図 1  ハッブル宇宙望遠鏡によるエイベル 1689 銀河団中心部。差し渡し約 200 万光年を拡大。淡い黄色の銀河のほとんどが銀河団に属する銀河で、明瞭な渦状銀河の多くは実際には銀河団の手前か背景にあるもので、銀河団のメンバーのものは少ない。無構造の楕円銀河あるいはレンズ状銀河の多さに注目されたい。なお、円弧状に細く伸びた青くて暗い天体が多く見られるが、これらは「重力レンズ効果」を受けた背景の遠方銀河である。距離 22 億光年。著作権 : STScI (http://imgsrc.hubblesite.org/hu/db/2003/01/
images/a/formats/large_web.jpg
)


 現在の宇宙論においては、銀河のような小さな系が最初に形成され、その後銀河団のような巨大な系が形成されてくるとされています。銀河団の形態は丸い形態から副構造を伴った不規則な形状まで、さまざまなものが観測されていますが、それは銀河団の力学進化の程度を反映していると考えられています。とくに遠方銀河団 = 若い時代の銀河団になると丸い落ち着いた構造の銀河団が次第に減ることが知られており、これも銀河団の進化が最近まで進んでいることを暗示しています。現在でもなお銀河団は周囲の銀河や小さな銀河群を飲み込み、成長を続けているのです。

 さて、銀河団は可視光では多くの銀河の集団として認識されますが、別項 ( 代表的な X 線源 (I)銀河団と楕円銀河 ) で解説されているように、銀河団には、実は見えている星の総質量の 10 倍近くにも達する大量の高温ガスが存在していることがわかっています。その温度はしばしば約 1 億度にも達し、莫大な X 線を放射しています。しかし、この高温ガスと銀河にある星の 2 つを合わせても、銀河団の総質量のたった 1 割強を説明できたにすぎません。この観測できない大量の「何か」が銀河団を満たしているのは確実なのですが、この正体は全くわかっていません。この重力でのみ存在が暗示される「ダークマター」と呼ばれる物質の正体は、現在の自然科学が解明すべき最大の課題の 1 つです。銀河団にとっては多くの銀河や高温ガスは「氷山の一角」にすぎません。ダークマターによる巨大で深い重力ポテンシャルの井戸、というのが銀河団の本当の姿といえます。
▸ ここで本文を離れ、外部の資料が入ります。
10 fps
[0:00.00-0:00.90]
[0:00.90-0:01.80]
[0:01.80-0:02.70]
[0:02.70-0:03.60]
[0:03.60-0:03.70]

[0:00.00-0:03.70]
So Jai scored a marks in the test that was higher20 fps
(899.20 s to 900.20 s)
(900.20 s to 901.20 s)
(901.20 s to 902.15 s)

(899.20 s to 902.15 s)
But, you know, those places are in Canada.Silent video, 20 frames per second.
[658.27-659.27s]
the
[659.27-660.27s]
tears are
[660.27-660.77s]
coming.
 銀河団に属する銀河についてももう少し触れましょう。銀河団の高温プラズマの中で飛び回る銀河たちも、当然多くの影響を銀河団環境から受けています。よく知られているのは、銀河団中心部での銀河の形態が、ほぼ一様に楕円銀河やレンズ状銀河 いわゆる早期型銀河で占められ、銀河団でない通常の宇宙空間に多く見られる渦状銀河の割合が非常に小さいことです 図 1 )。渦状銀河は活発に星を作る銀河であるのに対し、早期型銀河は無構造でほとんど星形成をしていません。銀河団が早期型銀河ばかりであるということは、すなわち星形成活動性が大変弱いということです。銀河団環境が銀河に及ぼす最も顕著な影響として、その現象の説明が試みられてきました。とくにハッブル宇宙望遠鏡により遠方 すなわちより若い時代の銀河団が調べられるようになると、近傍の銀河団に比べて遠方では活発に星を作っている渦状銀河の割合が増え、逆に星形成の弱いレンズ状銀河の割合が減っていく傾向があることがわかってきました。銀河団に落ち込んだ渦状銀河からレンズ状銀河への形態変化を示唆するこの現象を説明するために、銀河団ガスと銀河の相互作用や銀河団内での銀河同士の相互作用など、さまざまな説が唱えられています。
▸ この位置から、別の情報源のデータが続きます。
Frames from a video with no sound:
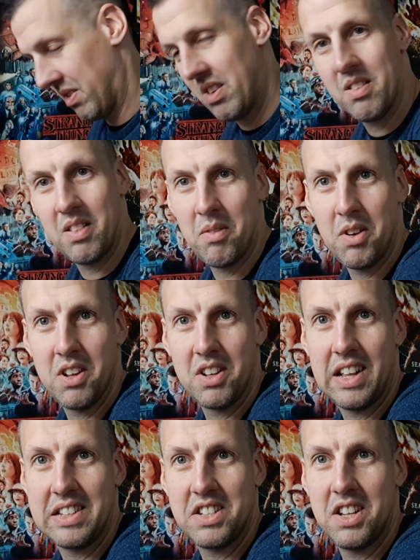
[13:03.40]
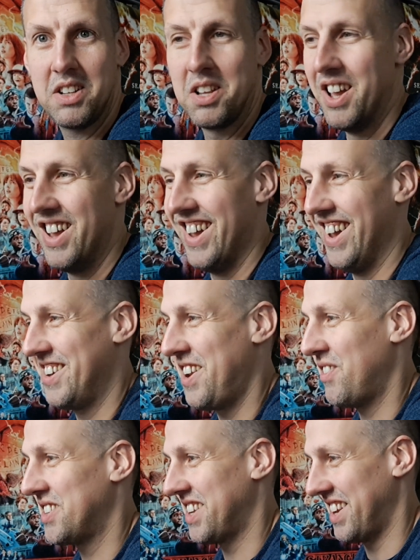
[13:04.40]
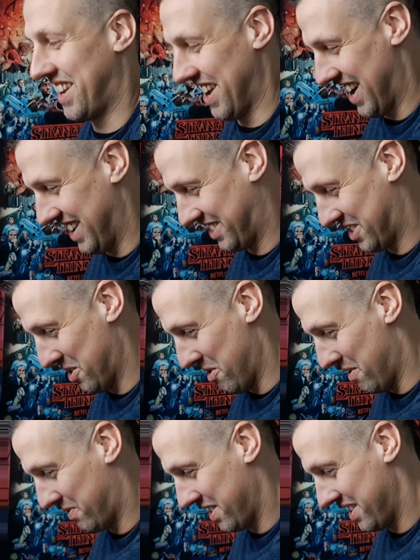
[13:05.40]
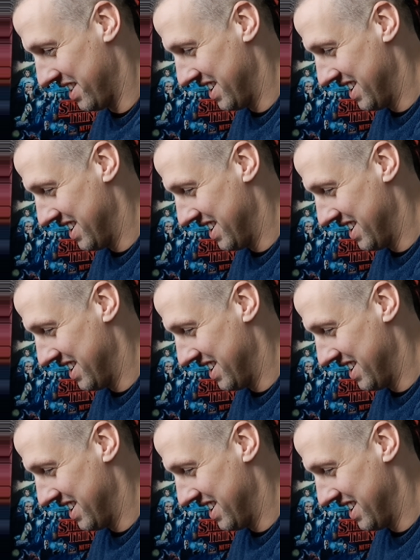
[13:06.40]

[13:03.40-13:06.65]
Never heard that say, never said that too often.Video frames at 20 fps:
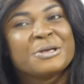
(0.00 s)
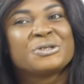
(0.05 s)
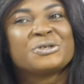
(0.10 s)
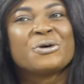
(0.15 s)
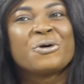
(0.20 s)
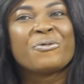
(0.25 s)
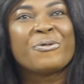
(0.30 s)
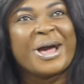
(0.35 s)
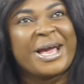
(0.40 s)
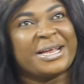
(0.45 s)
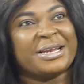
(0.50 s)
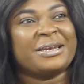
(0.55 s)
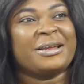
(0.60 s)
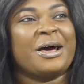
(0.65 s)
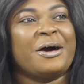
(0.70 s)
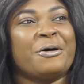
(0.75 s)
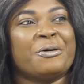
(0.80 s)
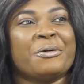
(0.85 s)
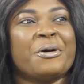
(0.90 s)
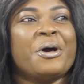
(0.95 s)
So right
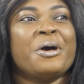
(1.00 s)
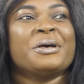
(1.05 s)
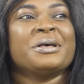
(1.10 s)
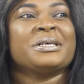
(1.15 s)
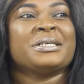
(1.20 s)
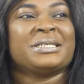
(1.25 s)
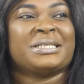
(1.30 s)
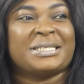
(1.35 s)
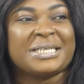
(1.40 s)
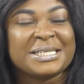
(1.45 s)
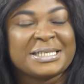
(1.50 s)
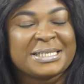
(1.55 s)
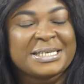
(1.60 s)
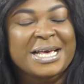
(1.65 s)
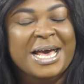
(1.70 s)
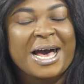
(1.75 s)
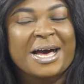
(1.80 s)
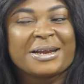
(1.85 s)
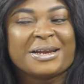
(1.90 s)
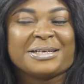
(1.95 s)
now, Sissy
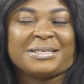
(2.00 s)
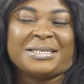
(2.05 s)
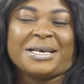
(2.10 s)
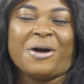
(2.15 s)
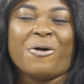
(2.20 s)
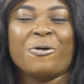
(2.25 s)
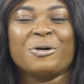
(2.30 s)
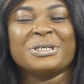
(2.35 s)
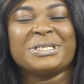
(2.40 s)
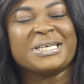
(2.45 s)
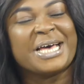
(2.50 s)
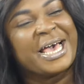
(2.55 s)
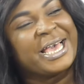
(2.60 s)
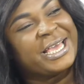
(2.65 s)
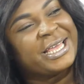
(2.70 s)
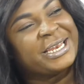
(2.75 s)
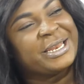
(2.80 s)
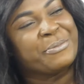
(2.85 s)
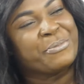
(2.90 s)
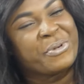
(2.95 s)
has an
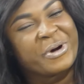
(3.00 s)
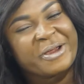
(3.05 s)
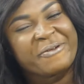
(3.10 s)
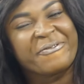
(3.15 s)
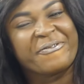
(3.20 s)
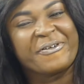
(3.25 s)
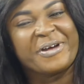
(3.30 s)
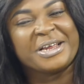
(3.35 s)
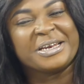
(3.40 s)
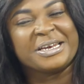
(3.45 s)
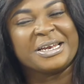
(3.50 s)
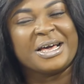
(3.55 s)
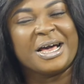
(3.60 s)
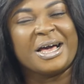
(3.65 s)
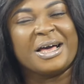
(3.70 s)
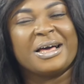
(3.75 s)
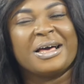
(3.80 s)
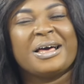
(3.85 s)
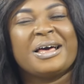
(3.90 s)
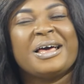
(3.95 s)
Ojai and the boyfriend
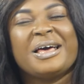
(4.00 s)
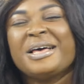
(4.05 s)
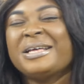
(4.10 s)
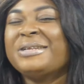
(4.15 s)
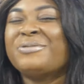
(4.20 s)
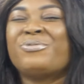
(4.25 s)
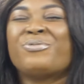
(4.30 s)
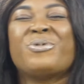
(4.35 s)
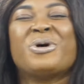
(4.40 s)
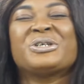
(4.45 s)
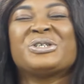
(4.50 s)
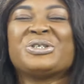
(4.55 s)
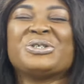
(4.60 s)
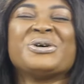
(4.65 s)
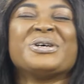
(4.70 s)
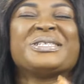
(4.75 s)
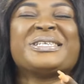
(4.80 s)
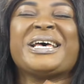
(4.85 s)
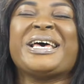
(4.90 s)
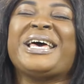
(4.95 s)
now. Nah. What
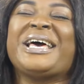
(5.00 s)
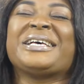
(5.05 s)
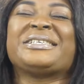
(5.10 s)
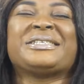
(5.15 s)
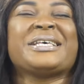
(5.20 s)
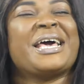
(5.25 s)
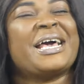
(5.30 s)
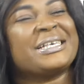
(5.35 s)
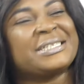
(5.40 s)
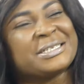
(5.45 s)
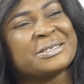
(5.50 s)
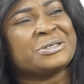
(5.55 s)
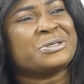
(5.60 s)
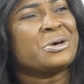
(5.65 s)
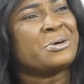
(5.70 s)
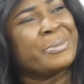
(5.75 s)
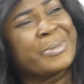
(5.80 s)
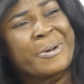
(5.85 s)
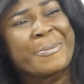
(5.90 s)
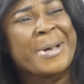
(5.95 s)
shows the ex? Ex is
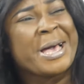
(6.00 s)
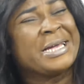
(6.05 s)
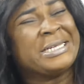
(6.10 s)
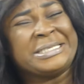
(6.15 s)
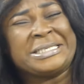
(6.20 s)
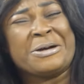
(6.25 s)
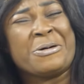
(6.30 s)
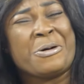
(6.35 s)
also a relationship.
 銀河団の早期型銀河については、さらに「色−等級関係」と呼ばれる、非常にきれいに秩序だてられた関係で色と明るさがコントロールされているという事実があります ( 図 2 )。その色は大変古い星のみからなることを示しています。詳細な研究から、これらの楕円銀河では星々が銀河団が今の形となる前の早期宇宙において、一気に星を形成したのではないかと考えられています。実際、これら銀河団楕円銀河の祖先とも考えられる、宇宙がまだ若かった時代に既に大量の星を作り終えている進化の進んだ銀河や、塵の中で活発に星形成をしている銀河といった天体の候補が、非常に遠方の宇宙において相次いで見出され始めました。

 なお、色−等級関係には傾きが見られるのがわかります。暗い = 低質量の銀河ほど青い色をしているためですが、これほど美しく秩序づけられた直線関係を、どのように作り上げることができるのでしょう。理論的には宇宙ではまず小質量銀河のような構造から形成されると考えられるため、小さな銀河ほど系統的に若い 青いとするには困難があります。一方、重い銀河ほど星の平均金属量が高い= 赤くなるためという説もあります。重い銀河ほど重力ポテンシャルが深く、星形成で重元素汚染されたガスから星が繰り返し形成されやすいからです。しかし最近の楕円銀河の高分散分光による銀河年齢 ・ 金属量推定の結果では、色から期待される以上に両者にばらつきが見られることがわかってきています。さらに、遠方の銀河団では色−等級関係の暗い側でまだ関係がはっきりしていないケースがしばしば報告されるようになり、また上で述べたように、星形成の活発な青い渦状銀河が色−等級関係を担うレンズ銀河と進化的に関連していることを示唆する結果もあるなど、クラシカルな描像は大きな変更を迫られています。


図 2 かみのけ座銀河団における色-等級関係。 横軸が銀河の明るさ ( V 等級 )、縦軸が銀河の色指数 ( U-V : 上ほど赤い)を表わす。渦状銀河 ( Spiral ) 以外は非常にきれいに色が揃っている。 A . I . Terlevich , N . Caldwell , R.G . Bower ( Monthly Notices of the Royal Astronomical Society , 326 , 1547 ) の図 5 より転載


 銀河団とその銀河の進化に関する観測的研究は現在、観測技術の進歩によって「より遠く ・ より広く ・ より詳しく」調べることができるようになっています。日本でもすばる望遠鏡を用いた光赤外線域の研究から、 X 線や電波を用いた多波長観測研究、スーパーコンピュータ等を用いた理論的研究など、広範に行われています。今後もすばる望遠鏡をはじめとする大望遠鏡や、「すざく」 ・ 「あかり」といった天文衛星による集中的な研究により、ますます面白い時代を迎えることになるでしょう。